Lung Myeloperoxidase Activity
Myeloperoxidase activity was determined as an index of neutrophil accumulation in lung homogenates collected from the rats as previously described (16).
Subcellular Fractionation and Nuclear Protein Extraction
Lung samples were homogenized with a Polytron homogenizer (Brinkmann Instruments, West Orange, NY) in a buffer containing 0.32 M sucrose, 10 mM Tris-HCl (pH 7.4), 1 mM EGTA, 2 mM EDTA, 5 mM NaN3, 10 mM β-mercaptoethanol, 20 μM leupeptin, 0.15 μM pepstatin A, 0.2 mM PMSF, 50 mM NaF, 1 mM sodium orthovanadate, and 0.4 nM microcystin. The homogenates were centrifuged (1,000 × g, 10 min), and the supernatant (cytosol plus membrane extract) was collected. The pellets were solubilized in Triton buffer (1% Triton X-100, 150 mM NaCl, 10 mM Tris-HCl (pH 7.4), 1 mM EGTA, 1 mM EDTA, 0.2 mM sodium orthovanadate, 20 μM leupeptin A, and 0.2 mM PMSF). The lysates were centrifuged (15,000 × g, 30 min, 4°C), and the supernatant (nuclear extract) was collected.

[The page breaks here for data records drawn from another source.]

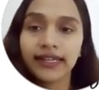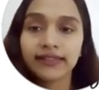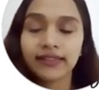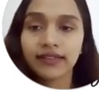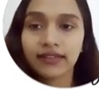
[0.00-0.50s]

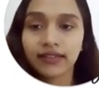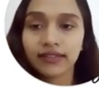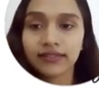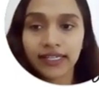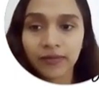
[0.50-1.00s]

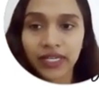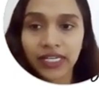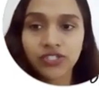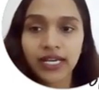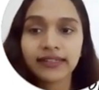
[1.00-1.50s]
the
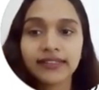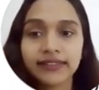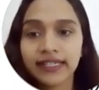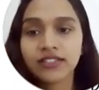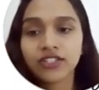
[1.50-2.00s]
image and the
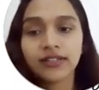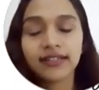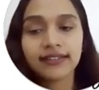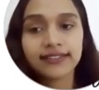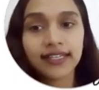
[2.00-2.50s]
text,
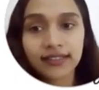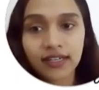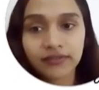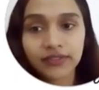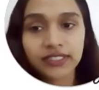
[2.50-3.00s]
they are
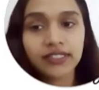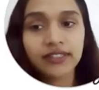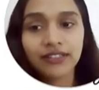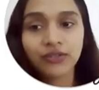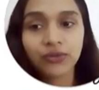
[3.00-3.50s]

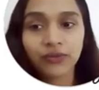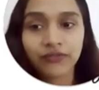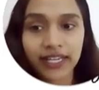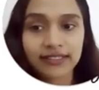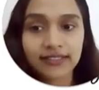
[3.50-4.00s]
converted into
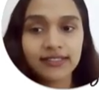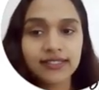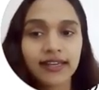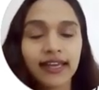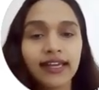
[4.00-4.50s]

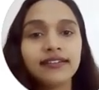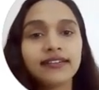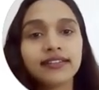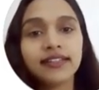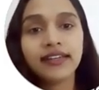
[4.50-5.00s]
vectors
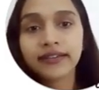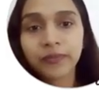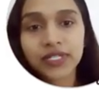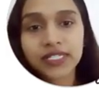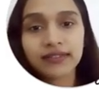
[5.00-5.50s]
and they are
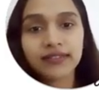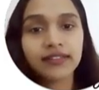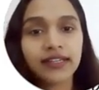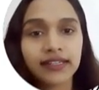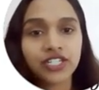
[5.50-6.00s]

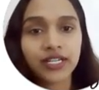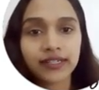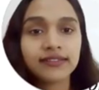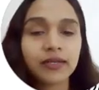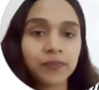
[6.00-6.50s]
represented in a
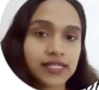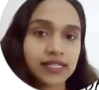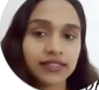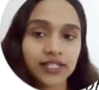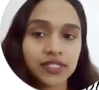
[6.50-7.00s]
shared
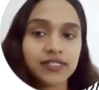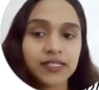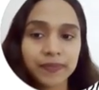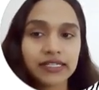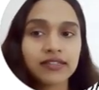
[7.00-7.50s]
representation
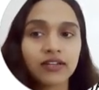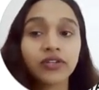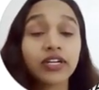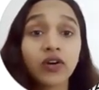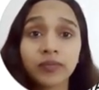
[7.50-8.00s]
space
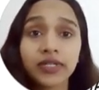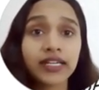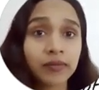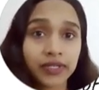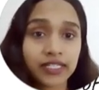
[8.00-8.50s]
or a
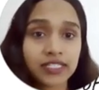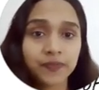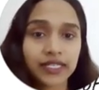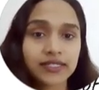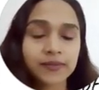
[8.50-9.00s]
common embedding
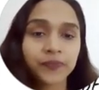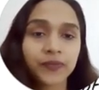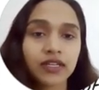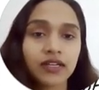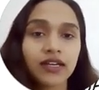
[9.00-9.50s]
space.
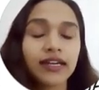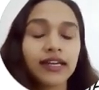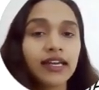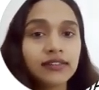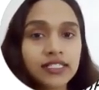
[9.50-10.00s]

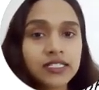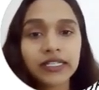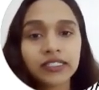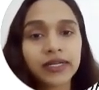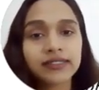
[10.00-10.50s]
In this
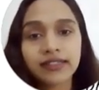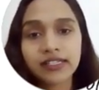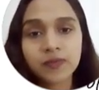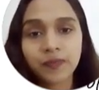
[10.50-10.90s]
mathematical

Western blot analysis for IκBα
The cytosol degradation of IκBα in the lung was determined by immunoblot analyses in cytosol extracts using primary antibody against IκBα. Immunoreaction was visualized by chemiluminescence and on a photographic film. Densitometric analysis of blots was performed using ImageQuant (Molecular Dynamics, Sunnyvale, CA).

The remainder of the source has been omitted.